*ENTRIES SHOWN*
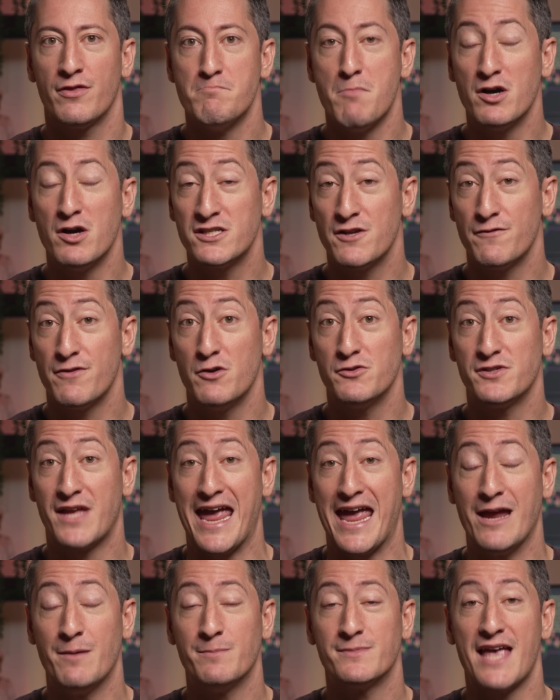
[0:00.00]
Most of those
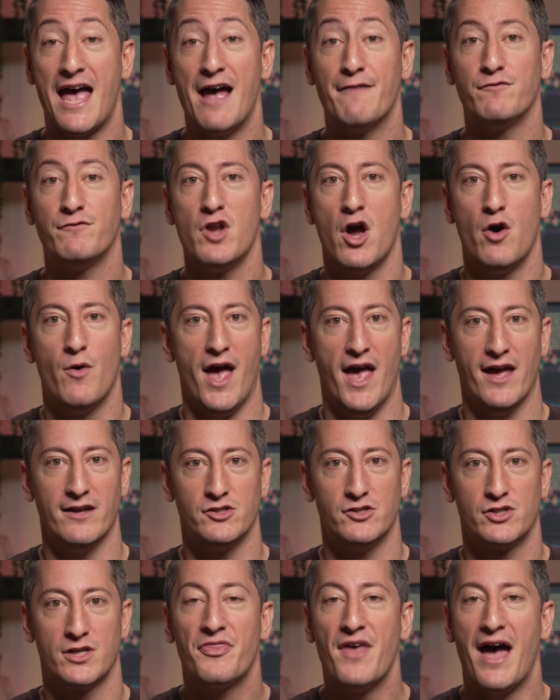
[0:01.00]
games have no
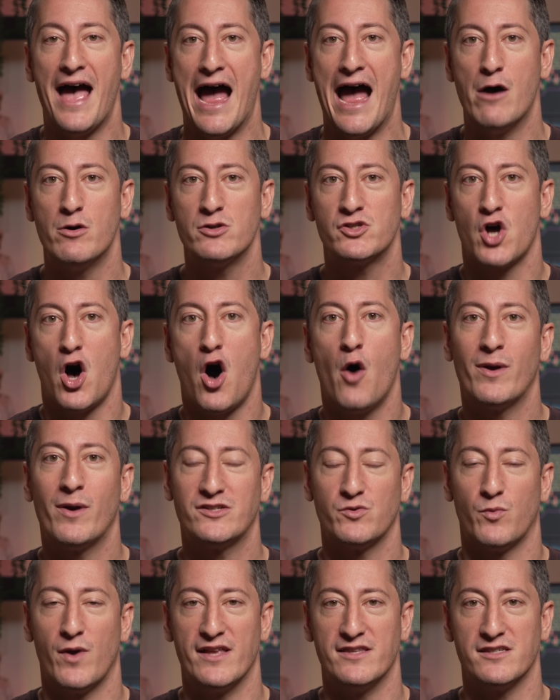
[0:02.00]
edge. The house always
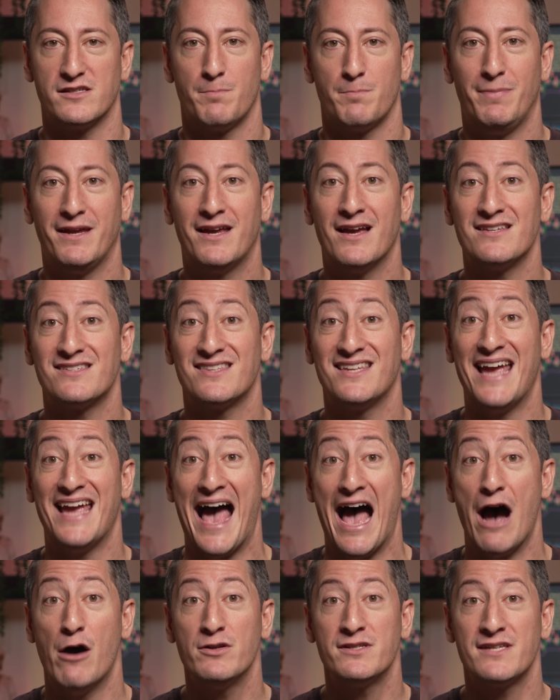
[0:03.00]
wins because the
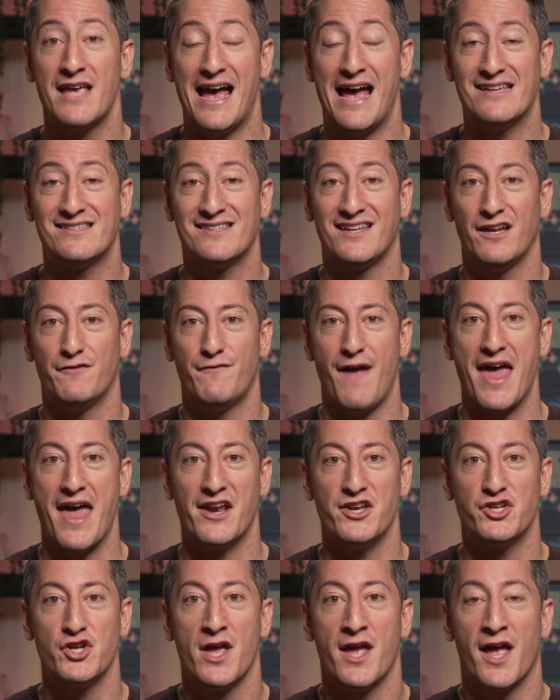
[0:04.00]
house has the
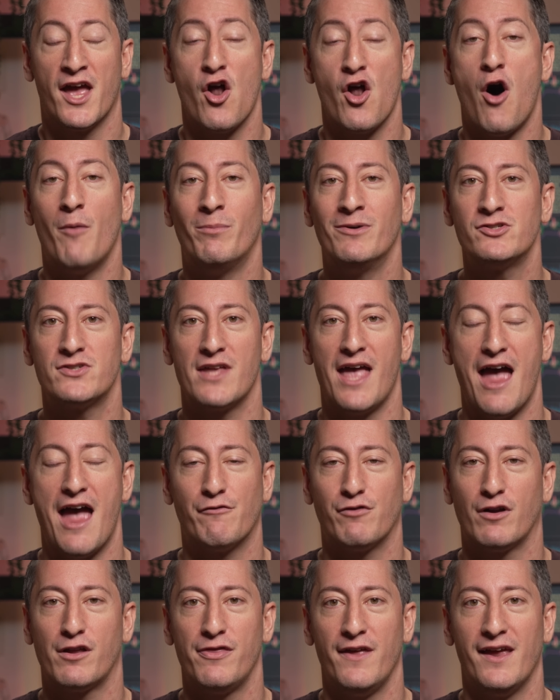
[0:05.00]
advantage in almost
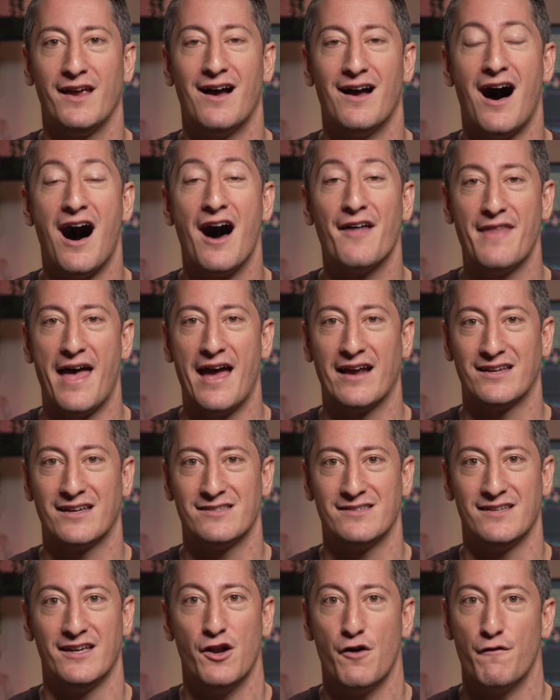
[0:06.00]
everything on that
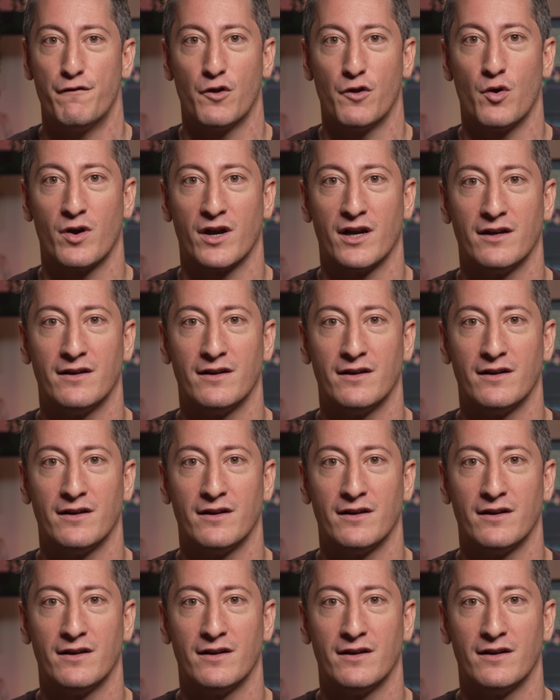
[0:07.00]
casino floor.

*PROBLEM TO SOLVE*
If an entry above holds a picture, leave that picture out and print the rest exactly.

*RESPONSE FOR THIS EXERCISE*
[0:00.00]
Most of those
[0:01.00]
games have no
[0:02.00]
edge. The house always
[0:03.00]
wins because the
[0:04.00]
house has the
[0:05.00]
advantage in almost
[0:06.00]
everything on that
[0:07.00]
casino floor.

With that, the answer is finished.